Thank you to everybody for replying...it has made me feel I am not alone. It's funny because yesterday I felt I was coping fine ( the sun was out!) but today I have been tearful. There is a kind of grief for normality but you have encouraged me to see there will be a new normal. 

We are finding the diet a real pain...Rachel how did you cope in the early days changing your diet at university. Joel loves sweet things so he is feeling miserable as he is trying so hard to cut out everything sweet! 

I am also struggling with diabetes being life long......I suppose most conditions are but I am used to him having a 2 week dose of flu!

It just feels scary at the moment and I am trying so hard not to think about any long term complications. 

Joel is quiet today, he is tired and in the middle of uni exams so that is so hard for him.
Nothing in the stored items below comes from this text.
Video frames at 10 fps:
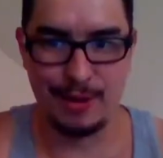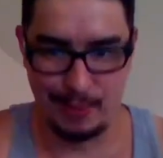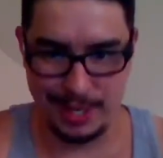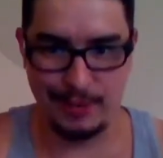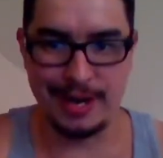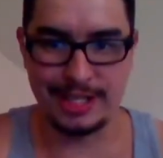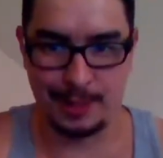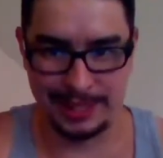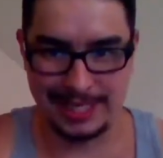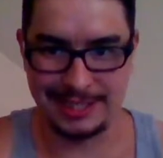but when you run into
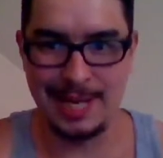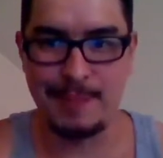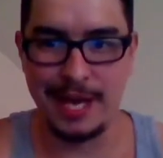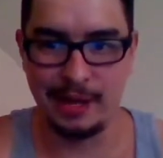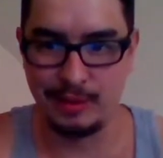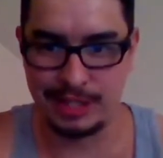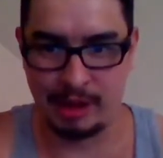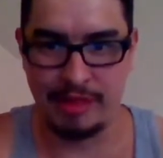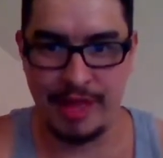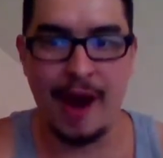someone like Stipe, who's still
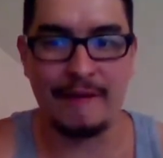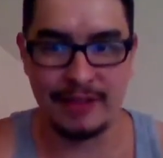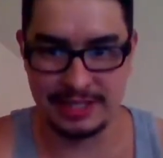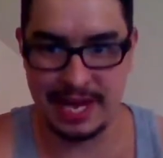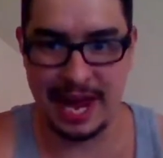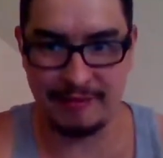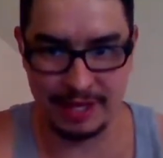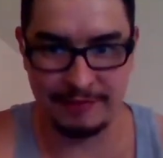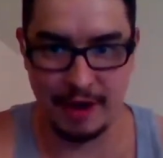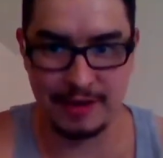there after
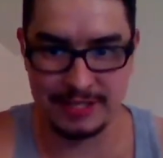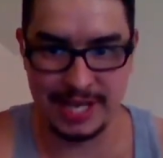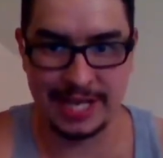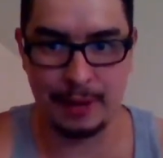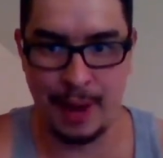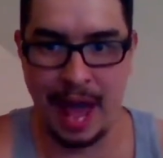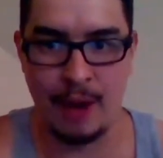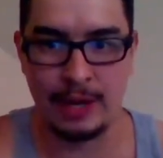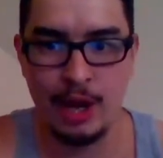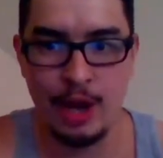the first and second
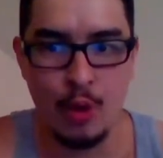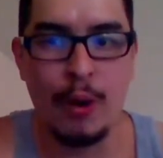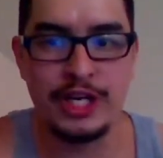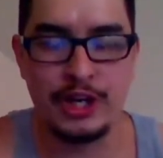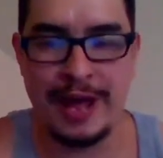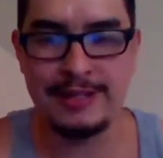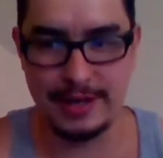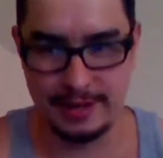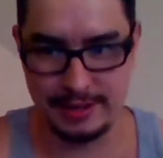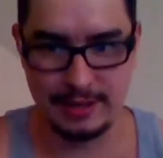round, where's your answer?
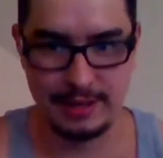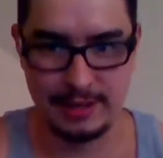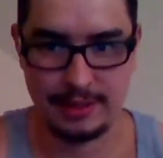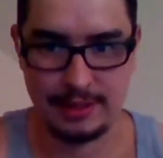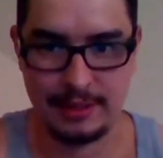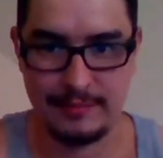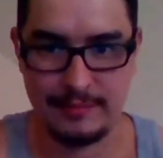And somebody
I think he is very scared at being labelled but I will mention the support group - thank you and someone has already contacted him to say his girlfriend has Type 1 diabetes and they are going to get in touch. 

I feel so much for him,I didn't want this cluttering up his life but actually very pleased and grateful that his vision is back and it is treatable. 

Thank you for encouraging me


----------



## am64 (May 25, 2010)

has he informed the uni re the dx? maybe they can offer some help/allowances ??


----------



## Northerner (May 25, 2010)

Hi Sue, welcome to the forum  

Your son might benefit from the book Type 1 Diabetes in Children, Adolescents and Young Adults by Ragnar Hanas - it details practically everything you need to know and is very well written.


----------



## rachelha (May 25, 2010)

Sue

I had been feeling awful for a while when I was diagnosed so initially it was a relief to start feeling better, it was a bit later that the reality of a life-long illness set in.  I had a lot of good friends who were very supportive and my mum and dad got alot of phone calls from me.

I do remember once in a restaurant having to go and have a little cry in the toilets when everyone else was ordering dessert.  Once I was on a more flexible insulin regime though (I started off on 2 injections a day too) you can tailor your insulin to what you are eating so nothing is completely off limits.  Although I do keep sweet things for treats rather than everyday occurances. 

My will power is pretty poor so I try not to have to many sweet things in the flat, so I am not tempted so much.  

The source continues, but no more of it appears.